Ele me disse que Kiriku era legal também por que fazem as crianças perceberem que a nudez não está só relacionada ao sexo, são modos de viver, modos de ser no mundo. E isso é bom para crianças. Eu gosto quando novas pessoas falam novas coisas sobre velhas coisas. Ele me disse várias coisas, mas o que mais me disse não se pode escrever, quando passava horas me olhando e em silêncio. Não sei, mas estou bem. Incrivelmente feliz, confiante. Ele dizia isso, que eu parecia ter tanta confiança e isso exalava de mim, do meu corpo, e fazia as pessoas me desejarem também. Que eu olhava o mundo com espanto e determinação. Isso tudo meio embolado, com um dicionário na mão e um afago na outra.

A música entra pelos meus poros, minha vida. A primeira coisa que eu faço quando acordo antes de lavar o rosto é ligar o som. Passo o dia pensando no que vou ouvir. E todos os meus exnamorados me apresentaram cantores e cantoras que hoje fazem parte de mim, eu não lembro deles quando ouço essas músicas, eu fico feliz por ter conhecido. Chico, Tim Maia, Paulinho da Viola, Destiny Child, Beyoncé Knowles, Mariah Carey, tem de tudo, eu realmente acho que música é uma coisa que me orienta. Algumas músicas são memoráveis e me lembram coisas, lugares, cheiros, pessoas, sensações, livros, tempos, filmes, desejos. Com todo mundo é assim? Não, eu tive um namorado que não ouvia música. Quase nunca. E quando eu estava ouvindo, ele quase sempre se incomodava, muito. Ou com o barulho, ou com a música. Abaixava o som com a desculpa de que queria conversar. Mas eu queria ouvir música às vezes, não conversar. Minha irmã perguntou como eu trabalho ouvindo música. Mas era só um relatório que eu estava escrevendo, e ela disse que eu era crânio. Não acho. A música serve também nessas horas. Mas há horas em que é preciso calar. Gosto, na verdade, de som. Quando não há música, há o som do ventilador, das teclas do computador, o barulho da geladeira ou o trem lá fora. Mas há sempre som. O silêncio? Dos olhos dele.

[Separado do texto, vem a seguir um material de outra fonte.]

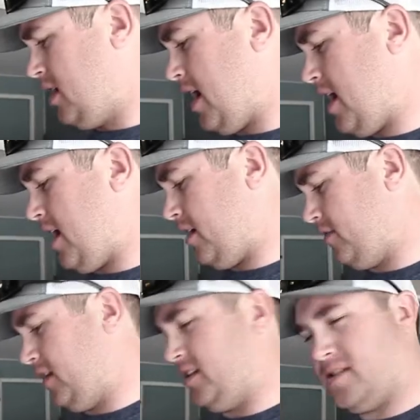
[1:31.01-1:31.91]
I have
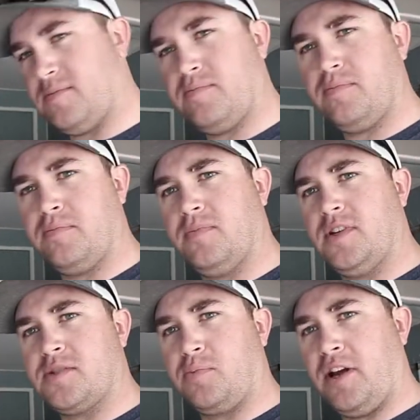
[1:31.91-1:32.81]

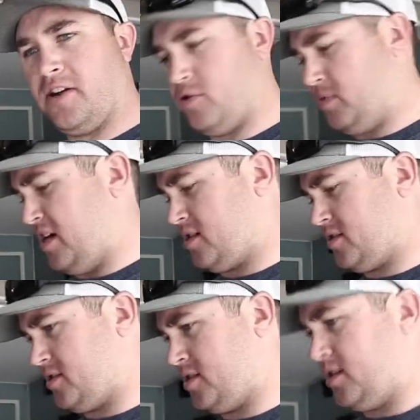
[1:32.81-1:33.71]
this Plano
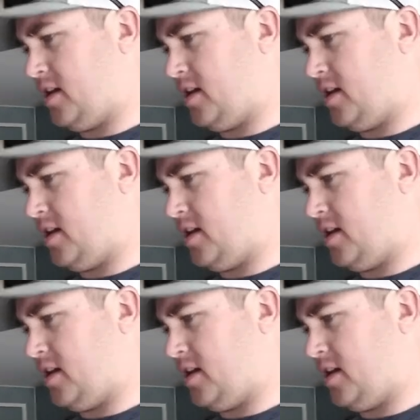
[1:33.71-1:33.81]
box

Queria saber como é não ser eu. Às vezes, queria me ler não sendo eu. Só para ver a sensação. Se eu iria me achar interessante, bacaninha.

Tem uma frase de Milton Santos que eu adoro, que eu sempre lembro. No documentário que fizeram com ele, podemos ouvi-lo vociferando:

a classe média não quer direitos, quer privilégios


Com direito a bater na mesa e tudo. Mas tem outras coisas dele que eu gosto. Eu lembro que quando li o livro dele sobre globalização, aquele Por uma outra globalização, eu pirei. Por que eu nunca vi ninguém escrever ciência com tanta poesia. Ele deu um nó na minha cabeça e nunca mais eu consegui reler o livro. Por que é bom demais. Ainda não me sinto preparada para isso – reler é coisa mais difícil que ler, presta atenção no que eu digo. E olha, o moço era de Sertão de Macaúbas. Eu sempre achei que cidadezinhas formam mais e melhores cientistas, de tudo que é jeito e lugar. Vai vendo Drummond, André Rebouças e companhia limitada.

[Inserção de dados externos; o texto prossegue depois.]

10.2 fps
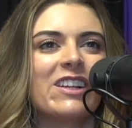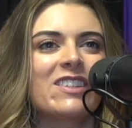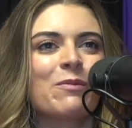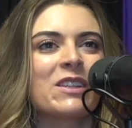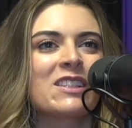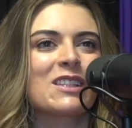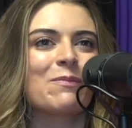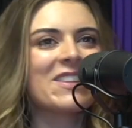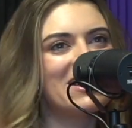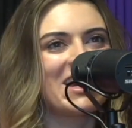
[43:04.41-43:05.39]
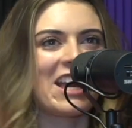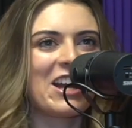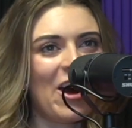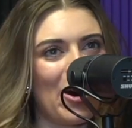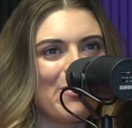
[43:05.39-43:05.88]
something to
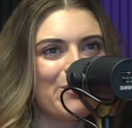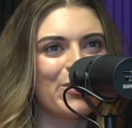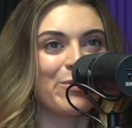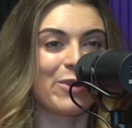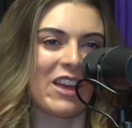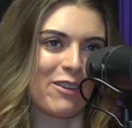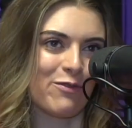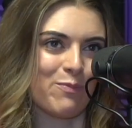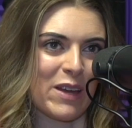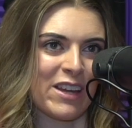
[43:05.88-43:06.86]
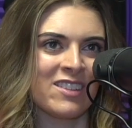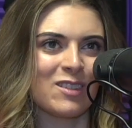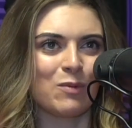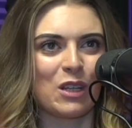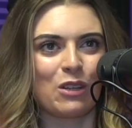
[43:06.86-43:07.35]
take home from where they've
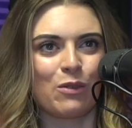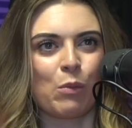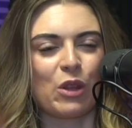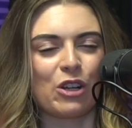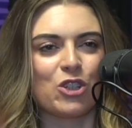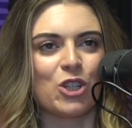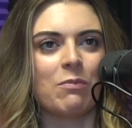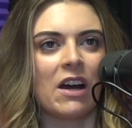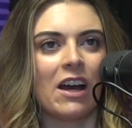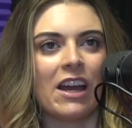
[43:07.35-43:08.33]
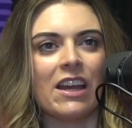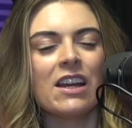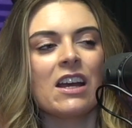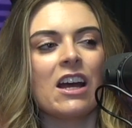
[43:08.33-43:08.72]
been, something to remember their trip by.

Lendo bel hooks essa semana e pirando também. Não sei nem o que dizer, tudo que ela escreveu e que me marca tanto, tanto. Não sei como ela faz isso, essa bruxaria. Esse feitiço. Senti-me melhor, senti-me atordoada. Essa coisa da concentração, do estudo, da intelectualidade, da mulher negra. Lendo o que ela escreve eu me sinto alguém que precisa ser pega pela mão, fazer caminhar. Mas me sinto acompanhada também. Eu realmente entendi muitas coisas que aconteceram comigo até hoje depois que li bel hooks. E é um entendimento que passa pelo corpo, pelo modo como eu ando na rua, falo com as pessoas, é um entender-me organicamente no mundo, descobrir espaços, flutuações, desesperos, dores, fracassos, impossibilidades, palavras, medos, silêncios. A letra escrita em itálico não dá conta de apreender a sensação desconfortável que isso provoca, mas esse detalhe sensível talvez consiga dizer alguma coisa sobre como isso mexe comigo. Algumas pessoas conseguem usar o itálico bem melhor que eu. Mas tudo bem, elas são escritoras. Ou sou eu a leitora mais boba do mundo, que vê no detalhe da letra mais uma história para contar? Divagações.

Queria poder escrever bonito, para representar bem o bem que ela me faz. E também o bem de Lizz Wright, Toni Morrison, Eni Leite, Elizandra Souza, Thais Silva, Floetic, Meggy, mainha, Erykah Badhu. Mas não é fácil. Traduzir essa sensação de cócegas no coração que eu sinto com elas é empreendimento para toda uma vida. Ou talvez, vá saber, não para essa vida.